Metternich - sein Name steht für das Zeitalter der Restauration, das monarchische Prinzip und den Versuch, den liberalen und nationalen Kräften des 19. Jahrhunderts Einhalt zu gebieten. Doch der Fürst, der rund vier Jahrzehnte lang zu den beherrschenden Gestalten Europas gehörte, war mehr als nur ein Reaktionär.
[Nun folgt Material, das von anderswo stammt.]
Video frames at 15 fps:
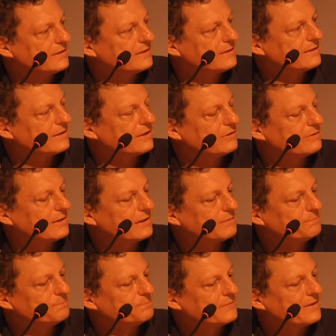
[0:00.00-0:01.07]
So,
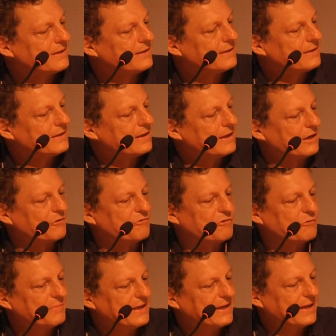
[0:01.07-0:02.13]
you know, for
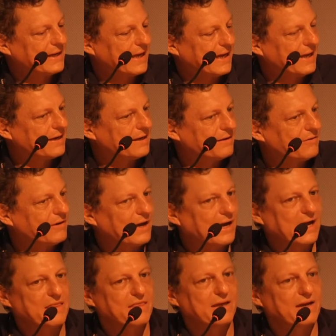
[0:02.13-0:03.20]
me, again,
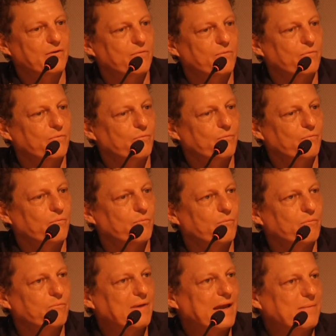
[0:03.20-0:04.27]
I think
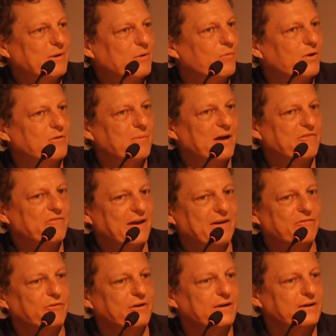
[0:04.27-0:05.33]
maybe one of my
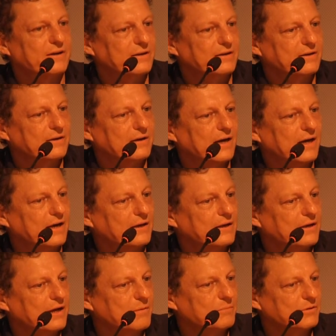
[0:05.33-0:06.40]
favorite
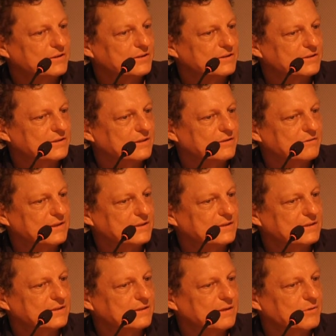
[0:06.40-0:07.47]
numbers in Greece
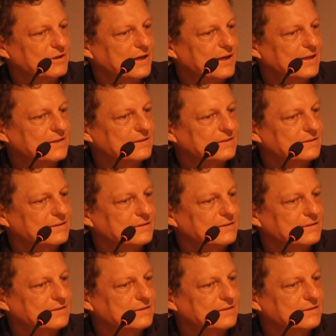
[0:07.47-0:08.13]
is Summer Nights.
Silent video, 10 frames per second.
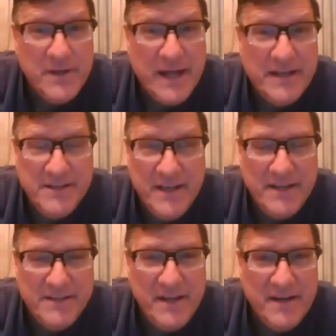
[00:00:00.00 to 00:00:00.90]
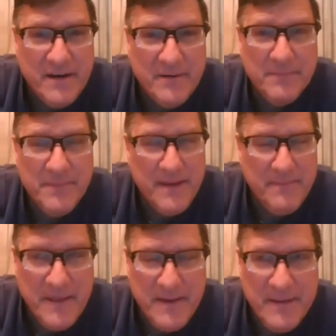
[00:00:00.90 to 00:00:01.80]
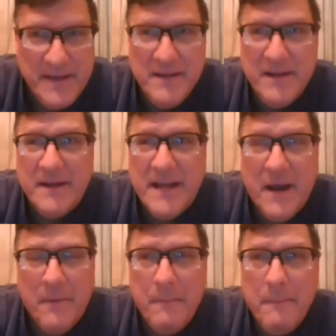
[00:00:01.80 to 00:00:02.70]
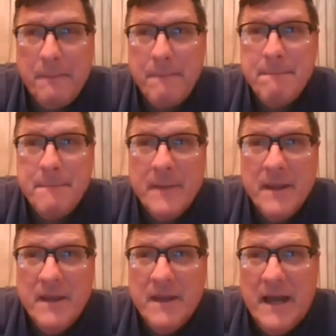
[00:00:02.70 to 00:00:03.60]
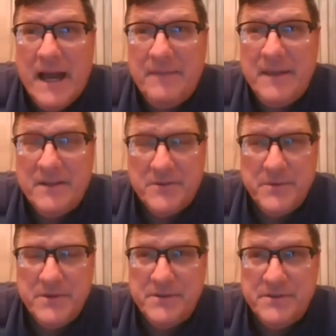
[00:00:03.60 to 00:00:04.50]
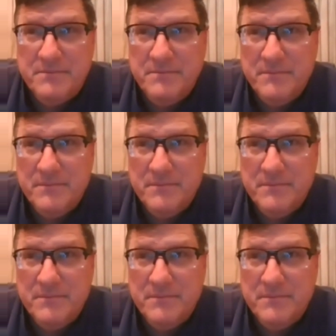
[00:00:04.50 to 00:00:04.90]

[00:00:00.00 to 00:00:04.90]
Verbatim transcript: what the United States did here. They, they they did it. Now, I think this was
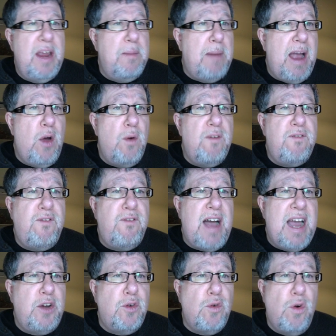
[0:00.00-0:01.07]
my own
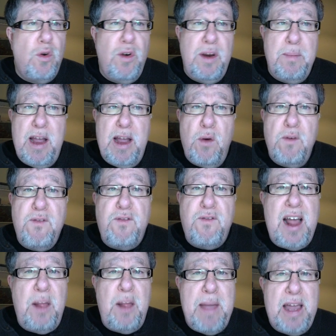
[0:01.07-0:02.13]
Finder or in my own
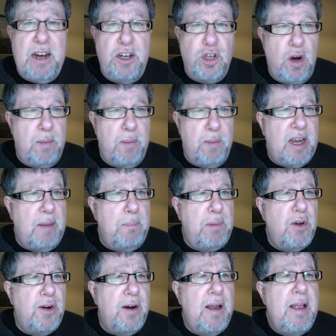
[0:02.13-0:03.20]
file manager on my
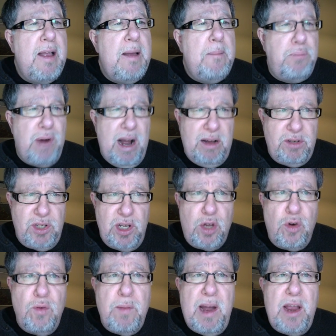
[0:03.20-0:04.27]
computer, browsing
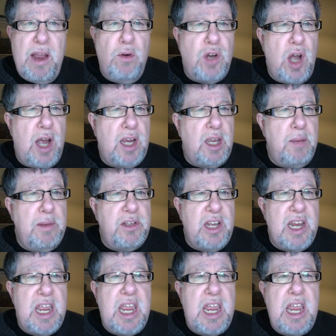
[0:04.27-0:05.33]
through my own documents, and
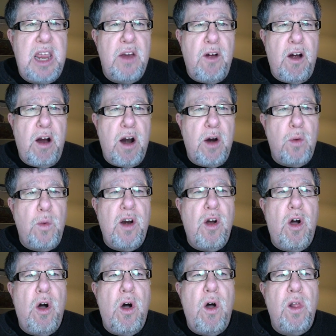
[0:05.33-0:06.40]
here are where
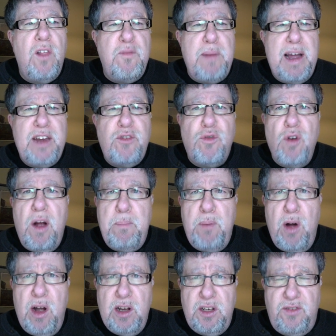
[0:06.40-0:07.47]
all of my
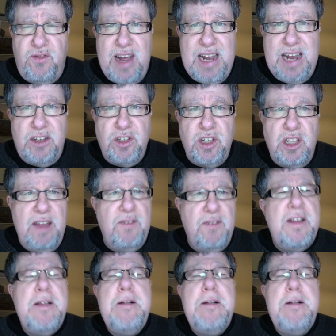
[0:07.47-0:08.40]
Dropbox files live.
Wolfram Siemann zeigt, dass der Gegenspieler Napoleons und Architekt der europäischen Friedensordnung nach dem Wiener Kongress von 1815 mehr als bislang aus seiner Zeit heraus verstanden werden muss und in vielem moderner war als das bis heute gängige Bild von ihm vermuten lässt.
Rezensionsnotiz zu
Süddeutsche Zeitung, 07.06.2010
Gustav Seibt ist ganz gerührt, wenn er an Metternich und dessen Schicksal denkt. Begeistert zeigt er sich angesichts einer Art Vorabveröffentlichung aus einer neuen wissenschaftlichen Metternich-Biografie des Historikers Wolfram Siemann. Das frischt nicht nur die trostlose Metternich-Biografik auf, wie Seibt zu verstehen gibt, das lässt auch den "Originalton des Jahrhunderts" hören. So, wenn aus den von Siemann erschlossenen Quellen der Briefeschreiber und Zeitschriftsteller Metternich spricht und Napoleon zitiert ("Ein Mensch wie ich scheißt auf das Leben von einer Million Menschen."). Als Mann des Alten Reiches zeichnet der Autor den Staatsmann laut Seibt und verschafft dem Rezensenten aufregende Lektürezeit durch "ideengeschichtliche Durchblicke" auf Staatstheorie a la Metternich, Schleger und Gentz.